Tom, his hairy chest showing at the top of his union suit, wrestled with the last intestinal connection, then hauled on the winch. The engine of the John Deere sailed up into the gloom. “Needs an overhaul,” he said. He lowered it gently to the floor and detached the giant hook. Freddy wanted to play with the engine, but Mary wouldn't let him.

“Concord Independent Battery going to be up to its old tricks, Philip?” said Tom.

“The usual thing, I guess,” said Philip.

“You know the old saying,” said Charley. “It's a wet cell, not a dry battery, whaddaya say, Philip?”

“We'll do our duty anyway, I guess,” said Philip.

Tom reviewed the order of events. “Battery cannon fire sunrise salute at the North Bridge. Then the Battery leads off the parade at 9
A.M.,
fires a salute again during the Bridge ceremony at 10:30, then you fellas are off to the Rod and Gun Club to drink lunch. Right? Got your cannons shined up? Hired your horses yet?” Mary loved the way Tom talked. He said “hosses” for “horses.”

“It gets harder every year,” said Philip. “We've got promises from a couple of retired icemen and a garbage-collecting outfit.”

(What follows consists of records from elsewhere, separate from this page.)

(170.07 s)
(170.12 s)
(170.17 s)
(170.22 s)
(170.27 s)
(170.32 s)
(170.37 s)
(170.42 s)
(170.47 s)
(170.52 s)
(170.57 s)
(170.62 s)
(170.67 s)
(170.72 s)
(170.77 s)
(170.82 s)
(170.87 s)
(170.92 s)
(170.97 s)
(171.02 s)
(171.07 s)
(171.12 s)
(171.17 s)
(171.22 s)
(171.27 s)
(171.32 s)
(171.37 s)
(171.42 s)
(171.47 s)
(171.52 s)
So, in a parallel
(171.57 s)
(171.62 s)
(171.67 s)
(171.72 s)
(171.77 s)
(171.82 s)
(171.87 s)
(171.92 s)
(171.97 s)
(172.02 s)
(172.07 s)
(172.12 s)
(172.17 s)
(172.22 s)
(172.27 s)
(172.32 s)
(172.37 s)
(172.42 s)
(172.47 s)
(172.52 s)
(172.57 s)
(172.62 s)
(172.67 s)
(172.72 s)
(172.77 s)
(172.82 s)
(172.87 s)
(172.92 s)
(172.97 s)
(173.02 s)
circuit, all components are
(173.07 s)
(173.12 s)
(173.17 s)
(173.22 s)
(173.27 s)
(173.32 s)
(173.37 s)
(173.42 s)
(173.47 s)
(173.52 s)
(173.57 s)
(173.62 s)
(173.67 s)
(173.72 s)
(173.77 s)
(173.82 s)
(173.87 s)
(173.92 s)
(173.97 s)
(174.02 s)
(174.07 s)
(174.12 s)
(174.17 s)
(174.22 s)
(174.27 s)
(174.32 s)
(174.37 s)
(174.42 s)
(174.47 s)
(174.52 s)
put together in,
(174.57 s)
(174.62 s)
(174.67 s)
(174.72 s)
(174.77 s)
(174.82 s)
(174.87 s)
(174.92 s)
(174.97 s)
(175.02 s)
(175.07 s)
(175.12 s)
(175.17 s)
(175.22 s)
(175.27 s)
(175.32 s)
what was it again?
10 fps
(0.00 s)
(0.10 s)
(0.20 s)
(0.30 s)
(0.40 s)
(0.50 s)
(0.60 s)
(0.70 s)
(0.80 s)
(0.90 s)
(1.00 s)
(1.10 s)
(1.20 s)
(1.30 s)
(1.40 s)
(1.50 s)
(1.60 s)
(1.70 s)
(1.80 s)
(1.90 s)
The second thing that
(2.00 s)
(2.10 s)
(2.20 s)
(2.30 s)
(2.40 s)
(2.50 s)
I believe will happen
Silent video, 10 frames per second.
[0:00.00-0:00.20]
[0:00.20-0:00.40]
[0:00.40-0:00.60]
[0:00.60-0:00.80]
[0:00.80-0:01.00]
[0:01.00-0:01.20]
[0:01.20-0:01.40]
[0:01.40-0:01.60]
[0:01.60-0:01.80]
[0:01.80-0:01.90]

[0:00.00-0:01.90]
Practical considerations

“I always expect every year you're going to blow each other up,” said Tom cheerfully.

“You sound as though you hope we will,” said Philip.

“It'd sure put some pep in it,” said Tom. “Your father still on the active list?”

“Father?” said Charley, with some sarcasm. “He wouldn't miss a chance to strut for the world. He's the rammer on Philip's gun.”

“What does the rammer do?” said Mary.